_Instructions for the task_. Repeat exactly, and only, the lines below starting at the line that contains "(6.30 s to 7.20 s)" and ending at the line that contains "[00:11:26.05 to 00:11:26.25]", inclusive of both.

+ + + + + + +

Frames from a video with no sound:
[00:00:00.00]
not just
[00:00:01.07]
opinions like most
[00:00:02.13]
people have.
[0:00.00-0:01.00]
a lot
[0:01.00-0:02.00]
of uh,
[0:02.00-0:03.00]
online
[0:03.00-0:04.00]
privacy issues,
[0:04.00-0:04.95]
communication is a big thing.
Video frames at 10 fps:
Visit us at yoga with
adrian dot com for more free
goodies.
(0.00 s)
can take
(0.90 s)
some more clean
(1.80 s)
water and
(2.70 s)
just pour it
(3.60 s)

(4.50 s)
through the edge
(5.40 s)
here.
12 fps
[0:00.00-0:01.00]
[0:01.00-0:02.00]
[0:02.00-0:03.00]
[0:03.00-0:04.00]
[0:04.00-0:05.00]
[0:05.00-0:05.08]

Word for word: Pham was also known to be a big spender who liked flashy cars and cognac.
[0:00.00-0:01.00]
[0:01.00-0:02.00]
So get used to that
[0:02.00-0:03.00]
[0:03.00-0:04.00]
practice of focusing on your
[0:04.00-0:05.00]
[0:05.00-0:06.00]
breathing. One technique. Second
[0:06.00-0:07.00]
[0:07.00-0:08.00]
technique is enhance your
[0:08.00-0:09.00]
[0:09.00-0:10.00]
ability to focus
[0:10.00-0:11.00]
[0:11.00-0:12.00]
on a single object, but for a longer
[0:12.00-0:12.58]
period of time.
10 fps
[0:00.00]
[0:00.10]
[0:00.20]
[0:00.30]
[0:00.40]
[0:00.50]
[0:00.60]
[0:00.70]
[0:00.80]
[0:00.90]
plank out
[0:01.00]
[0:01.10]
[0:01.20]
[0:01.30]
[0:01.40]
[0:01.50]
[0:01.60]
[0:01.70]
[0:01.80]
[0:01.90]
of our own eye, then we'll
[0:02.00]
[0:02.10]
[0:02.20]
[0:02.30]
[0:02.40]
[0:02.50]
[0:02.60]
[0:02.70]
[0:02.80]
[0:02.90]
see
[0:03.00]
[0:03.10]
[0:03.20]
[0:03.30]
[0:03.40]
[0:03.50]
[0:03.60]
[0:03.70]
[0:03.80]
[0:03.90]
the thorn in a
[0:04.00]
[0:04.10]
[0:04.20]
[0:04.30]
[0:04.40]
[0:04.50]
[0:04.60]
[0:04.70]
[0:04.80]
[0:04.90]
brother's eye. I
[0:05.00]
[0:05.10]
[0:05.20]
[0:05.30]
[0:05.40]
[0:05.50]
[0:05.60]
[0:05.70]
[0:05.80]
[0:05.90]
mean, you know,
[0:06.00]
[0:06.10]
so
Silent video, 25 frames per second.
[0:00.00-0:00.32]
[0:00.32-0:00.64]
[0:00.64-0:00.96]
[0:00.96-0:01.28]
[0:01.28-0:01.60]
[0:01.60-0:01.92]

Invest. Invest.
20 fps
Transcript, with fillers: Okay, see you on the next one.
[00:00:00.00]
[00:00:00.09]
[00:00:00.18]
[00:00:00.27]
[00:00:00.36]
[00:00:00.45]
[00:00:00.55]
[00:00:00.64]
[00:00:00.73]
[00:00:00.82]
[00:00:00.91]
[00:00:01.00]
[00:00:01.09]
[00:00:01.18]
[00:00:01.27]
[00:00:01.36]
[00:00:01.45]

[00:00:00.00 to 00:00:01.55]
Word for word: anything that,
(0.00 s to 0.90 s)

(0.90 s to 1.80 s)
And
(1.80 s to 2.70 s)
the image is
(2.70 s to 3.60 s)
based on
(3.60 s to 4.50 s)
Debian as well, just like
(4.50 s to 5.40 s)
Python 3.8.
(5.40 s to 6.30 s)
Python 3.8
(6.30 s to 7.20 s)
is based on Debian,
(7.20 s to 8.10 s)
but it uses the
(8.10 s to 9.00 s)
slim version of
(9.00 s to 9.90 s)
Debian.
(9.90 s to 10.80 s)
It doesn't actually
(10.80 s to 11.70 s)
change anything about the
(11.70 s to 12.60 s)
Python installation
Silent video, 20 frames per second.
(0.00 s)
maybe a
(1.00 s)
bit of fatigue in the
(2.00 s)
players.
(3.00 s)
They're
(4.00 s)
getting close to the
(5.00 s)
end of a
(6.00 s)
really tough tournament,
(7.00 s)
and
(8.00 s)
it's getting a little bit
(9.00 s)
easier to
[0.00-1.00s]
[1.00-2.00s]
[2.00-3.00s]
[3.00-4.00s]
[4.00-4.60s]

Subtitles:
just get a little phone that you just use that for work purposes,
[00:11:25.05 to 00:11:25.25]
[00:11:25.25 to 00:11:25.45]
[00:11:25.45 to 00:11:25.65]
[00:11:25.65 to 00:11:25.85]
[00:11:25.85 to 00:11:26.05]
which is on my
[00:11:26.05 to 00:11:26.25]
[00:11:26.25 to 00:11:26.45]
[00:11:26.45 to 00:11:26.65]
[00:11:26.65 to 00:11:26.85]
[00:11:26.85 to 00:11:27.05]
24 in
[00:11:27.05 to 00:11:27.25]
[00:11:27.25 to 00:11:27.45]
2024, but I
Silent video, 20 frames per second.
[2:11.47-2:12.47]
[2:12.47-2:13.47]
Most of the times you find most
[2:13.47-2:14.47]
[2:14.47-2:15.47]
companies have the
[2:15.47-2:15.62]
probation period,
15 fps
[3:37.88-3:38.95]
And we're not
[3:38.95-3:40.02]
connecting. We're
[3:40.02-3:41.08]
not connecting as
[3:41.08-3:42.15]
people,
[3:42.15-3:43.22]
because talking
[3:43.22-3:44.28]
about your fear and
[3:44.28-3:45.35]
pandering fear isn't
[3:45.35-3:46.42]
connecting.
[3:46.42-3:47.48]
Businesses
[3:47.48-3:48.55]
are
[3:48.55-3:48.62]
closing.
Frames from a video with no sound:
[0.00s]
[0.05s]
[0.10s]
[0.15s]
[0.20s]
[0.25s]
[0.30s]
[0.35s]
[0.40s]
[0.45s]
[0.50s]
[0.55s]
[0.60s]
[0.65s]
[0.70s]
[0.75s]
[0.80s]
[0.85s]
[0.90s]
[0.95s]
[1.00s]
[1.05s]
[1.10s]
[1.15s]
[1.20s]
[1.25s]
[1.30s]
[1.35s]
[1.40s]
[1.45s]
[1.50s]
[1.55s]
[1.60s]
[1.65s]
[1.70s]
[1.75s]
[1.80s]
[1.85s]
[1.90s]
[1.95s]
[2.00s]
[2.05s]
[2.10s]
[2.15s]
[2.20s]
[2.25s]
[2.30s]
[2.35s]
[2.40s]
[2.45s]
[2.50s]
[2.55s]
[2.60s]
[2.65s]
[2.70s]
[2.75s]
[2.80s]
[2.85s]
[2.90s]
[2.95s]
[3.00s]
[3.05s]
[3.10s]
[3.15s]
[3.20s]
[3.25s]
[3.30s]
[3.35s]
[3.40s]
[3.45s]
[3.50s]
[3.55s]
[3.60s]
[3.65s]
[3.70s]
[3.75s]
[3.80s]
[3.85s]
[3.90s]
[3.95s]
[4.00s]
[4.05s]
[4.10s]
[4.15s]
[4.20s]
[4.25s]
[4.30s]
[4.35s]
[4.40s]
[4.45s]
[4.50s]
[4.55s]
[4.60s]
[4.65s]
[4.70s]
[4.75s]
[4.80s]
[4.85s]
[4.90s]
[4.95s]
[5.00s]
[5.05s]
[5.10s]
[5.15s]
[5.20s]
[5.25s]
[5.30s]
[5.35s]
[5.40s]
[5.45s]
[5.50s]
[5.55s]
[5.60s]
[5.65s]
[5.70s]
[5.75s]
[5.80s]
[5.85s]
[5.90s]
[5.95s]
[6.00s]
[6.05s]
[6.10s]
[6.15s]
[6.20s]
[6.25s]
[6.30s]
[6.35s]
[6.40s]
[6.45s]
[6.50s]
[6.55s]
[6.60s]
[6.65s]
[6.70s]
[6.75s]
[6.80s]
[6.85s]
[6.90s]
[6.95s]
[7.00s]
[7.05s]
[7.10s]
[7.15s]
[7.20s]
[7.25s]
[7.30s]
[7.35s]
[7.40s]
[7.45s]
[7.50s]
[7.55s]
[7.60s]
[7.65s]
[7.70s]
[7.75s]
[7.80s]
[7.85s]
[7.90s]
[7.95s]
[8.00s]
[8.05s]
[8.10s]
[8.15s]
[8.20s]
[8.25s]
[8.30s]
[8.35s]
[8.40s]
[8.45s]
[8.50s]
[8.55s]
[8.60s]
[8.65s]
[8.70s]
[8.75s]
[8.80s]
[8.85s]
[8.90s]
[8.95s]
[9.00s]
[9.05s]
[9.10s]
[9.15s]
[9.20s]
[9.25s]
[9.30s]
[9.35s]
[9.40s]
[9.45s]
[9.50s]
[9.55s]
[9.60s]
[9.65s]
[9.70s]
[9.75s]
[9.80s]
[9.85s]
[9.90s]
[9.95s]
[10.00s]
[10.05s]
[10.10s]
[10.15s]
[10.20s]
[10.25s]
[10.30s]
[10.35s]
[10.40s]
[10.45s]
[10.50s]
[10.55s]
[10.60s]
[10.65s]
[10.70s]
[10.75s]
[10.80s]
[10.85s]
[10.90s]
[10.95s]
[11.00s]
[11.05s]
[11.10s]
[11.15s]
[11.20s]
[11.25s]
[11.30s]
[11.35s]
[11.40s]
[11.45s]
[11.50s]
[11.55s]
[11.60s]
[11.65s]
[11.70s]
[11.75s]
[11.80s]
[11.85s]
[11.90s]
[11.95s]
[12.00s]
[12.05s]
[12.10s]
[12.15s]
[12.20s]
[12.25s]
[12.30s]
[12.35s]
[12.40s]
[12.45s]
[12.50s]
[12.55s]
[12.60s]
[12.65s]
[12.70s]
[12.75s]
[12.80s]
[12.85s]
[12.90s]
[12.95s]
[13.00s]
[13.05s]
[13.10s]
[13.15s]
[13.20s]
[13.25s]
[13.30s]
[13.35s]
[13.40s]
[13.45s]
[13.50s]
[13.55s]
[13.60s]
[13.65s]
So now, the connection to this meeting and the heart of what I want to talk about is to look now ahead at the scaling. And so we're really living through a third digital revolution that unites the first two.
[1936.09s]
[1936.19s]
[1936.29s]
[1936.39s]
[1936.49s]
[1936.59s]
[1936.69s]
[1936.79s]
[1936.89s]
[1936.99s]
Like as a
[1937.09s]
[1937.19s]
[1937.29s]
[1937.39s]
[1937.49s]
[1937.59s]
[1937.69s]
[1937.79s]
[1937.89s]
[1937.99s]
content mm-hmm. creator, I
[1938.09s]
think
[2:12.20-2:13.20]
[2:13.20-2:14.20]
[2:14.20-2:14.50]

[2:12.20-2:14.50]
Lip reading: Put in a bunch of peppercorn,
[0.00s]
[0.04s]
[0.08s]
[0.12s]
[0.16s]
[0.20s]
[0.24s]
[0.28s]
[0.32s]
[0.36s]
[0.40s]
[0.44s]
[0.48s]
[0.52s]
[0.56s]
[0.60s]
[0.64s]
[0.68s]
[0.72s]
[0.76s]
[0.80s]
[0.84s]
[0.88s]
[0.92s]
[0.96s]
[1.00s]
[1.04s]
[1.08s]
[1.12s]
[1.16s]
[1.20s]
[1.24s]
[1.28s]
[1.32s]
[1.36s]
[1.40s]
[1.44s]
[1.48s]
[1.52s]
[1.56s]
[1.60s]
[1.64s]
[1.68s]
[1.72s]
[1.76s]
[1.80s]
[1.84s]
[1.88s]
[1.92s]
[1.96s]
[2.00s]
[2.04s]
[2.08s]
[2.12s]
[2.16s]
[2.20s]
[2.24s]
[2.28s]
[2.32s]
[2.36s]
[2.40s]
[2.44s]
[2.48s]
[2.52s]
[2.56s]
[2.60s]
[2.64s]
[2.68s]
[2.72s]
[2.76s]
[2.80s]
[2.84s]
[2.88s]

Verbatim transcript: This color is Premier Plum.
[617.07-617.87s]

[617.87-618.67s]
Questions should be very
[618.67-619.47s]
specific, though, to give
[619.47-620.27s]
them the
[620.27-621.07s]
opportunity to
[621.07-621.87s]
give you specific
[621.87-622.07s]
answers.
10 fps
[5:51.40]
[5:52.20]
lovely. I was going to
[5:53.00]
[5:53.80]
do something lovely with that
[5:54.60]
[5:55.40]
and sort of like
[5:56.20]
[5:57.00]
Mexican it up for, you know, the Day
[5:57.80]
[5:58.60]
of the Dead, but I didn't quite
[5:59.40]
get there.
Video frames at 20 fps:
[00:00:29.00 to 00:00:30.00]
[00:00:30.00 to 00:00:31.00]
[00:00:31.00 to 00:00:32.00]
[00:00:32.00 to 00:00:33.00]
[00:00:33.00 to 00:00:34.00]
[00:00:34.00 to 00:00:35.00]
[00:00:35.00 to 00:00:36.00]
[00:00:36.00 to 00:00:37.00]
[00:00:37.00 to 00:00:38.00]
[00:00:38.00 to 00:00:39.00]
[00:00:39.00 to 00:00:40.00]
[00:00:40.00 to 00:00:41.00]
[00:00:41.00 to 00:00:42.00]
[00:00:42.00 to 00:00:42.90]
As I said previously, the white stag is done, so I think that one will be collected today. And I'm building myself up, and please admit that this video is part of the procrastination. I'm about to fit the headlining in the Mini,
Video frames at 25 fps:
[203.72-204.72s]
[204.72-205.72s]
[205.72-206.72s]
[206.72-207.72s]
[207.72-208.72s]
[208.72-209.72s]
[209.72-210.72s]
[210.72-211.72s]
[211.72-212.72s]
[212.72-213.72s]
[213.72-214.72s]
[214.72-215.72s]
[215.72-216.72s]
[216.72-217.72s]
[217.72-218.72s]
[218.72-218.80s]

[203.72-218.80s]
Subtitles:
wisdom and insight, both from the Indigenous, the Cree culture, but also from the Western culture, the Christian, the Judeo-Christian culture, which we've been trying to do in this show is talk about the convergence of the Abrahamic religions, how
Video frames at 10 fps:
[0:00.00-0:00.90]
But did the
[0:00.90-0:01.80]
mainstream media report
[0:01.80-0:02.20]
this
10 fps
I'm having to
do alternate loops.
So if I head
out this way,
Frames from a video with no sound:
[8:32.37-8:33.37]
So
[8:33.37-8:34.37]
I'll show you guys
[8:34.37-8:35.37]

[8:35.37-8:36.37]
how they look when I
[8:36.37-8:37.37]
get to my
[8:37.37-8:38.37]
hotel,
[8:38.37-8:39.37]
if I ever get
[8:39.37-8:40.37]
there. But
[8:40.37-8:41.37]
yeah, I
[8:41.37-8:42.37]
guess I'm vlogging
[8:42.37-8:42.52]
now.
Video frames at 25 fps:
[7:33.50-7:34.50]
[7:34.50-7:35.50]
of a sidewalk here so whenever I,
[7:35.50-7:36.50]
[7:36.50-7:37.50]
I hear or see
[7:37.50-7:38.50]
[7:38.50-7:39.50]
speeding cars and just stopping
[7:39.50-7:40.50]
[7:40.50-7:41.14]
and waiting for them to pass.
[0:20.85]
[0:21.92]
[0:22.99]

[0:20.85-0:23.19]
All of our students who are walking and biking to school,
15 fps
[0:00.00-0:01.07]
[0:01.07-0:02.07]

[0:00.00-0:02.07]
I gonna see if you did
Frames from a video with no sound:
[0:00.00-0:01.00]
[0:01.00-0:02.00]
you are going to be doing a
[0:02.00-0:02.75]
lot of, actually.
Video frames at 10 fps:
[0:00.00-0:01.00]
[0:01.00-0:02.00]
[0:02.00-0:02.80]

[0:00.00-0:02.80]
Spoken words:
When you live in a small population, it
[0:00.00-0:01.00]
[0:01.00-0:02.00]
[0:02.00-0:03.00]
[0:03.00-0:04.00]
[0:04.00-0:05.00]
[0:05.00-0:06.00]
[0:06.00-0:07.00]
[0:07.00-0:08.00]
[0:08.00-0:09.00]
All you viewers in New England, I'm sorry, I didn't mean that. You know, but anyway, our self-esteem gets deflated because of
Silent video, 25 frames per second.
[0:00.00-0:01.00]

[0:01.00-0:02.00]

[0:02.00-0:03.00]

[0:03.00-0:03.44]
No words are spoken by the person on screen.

+ + + + + + +

_Response_.
(6.30 s to 7.20 s)
is based on Debian,
(7.20 s to 8.10 s)
but it uses the
(8.10 s to 9.00 s)
slim version of
(9.00 s to 9.90 s)
Debian.
(9.90 s to 10.80 s)
It doesn't actually
(10.80 s to 11.70 s)
change anything about the
(11.70 s to 12.60 s)
Python installation
Silent video, 20 frames per second.
(0.00 s)
maybe a
(1.00 s)
bit of fatigue in the
(2.00 s)
players.
(3.00 s)
They're
(4.00 s)
getting close to the
(5.00 s)
end of a
(6.00 s)
really tough tournament,
(7.00 s)
and
(8.00 s)
it's getting a little bit
(9.00 s)
easier to
[0.00-1.00s]
[1.00-2.00s]
[2.00-3.00s]
[3.00-4.00s]
[4.00-4.60s]

Subtitles:
just get a little phone that you just use that for work purposes,
[00:11:25.05 to 00:11:25.25]
[00:11:25.25 to 00:11:25.45]
[00:11:25.45 to 00:11:25.65]
[00:11:25.65 to 00:11:25.85]
[00:11:25.85 to 00:11:26.05]
which is on my
[00:11:26.05 to 00:11:26.25]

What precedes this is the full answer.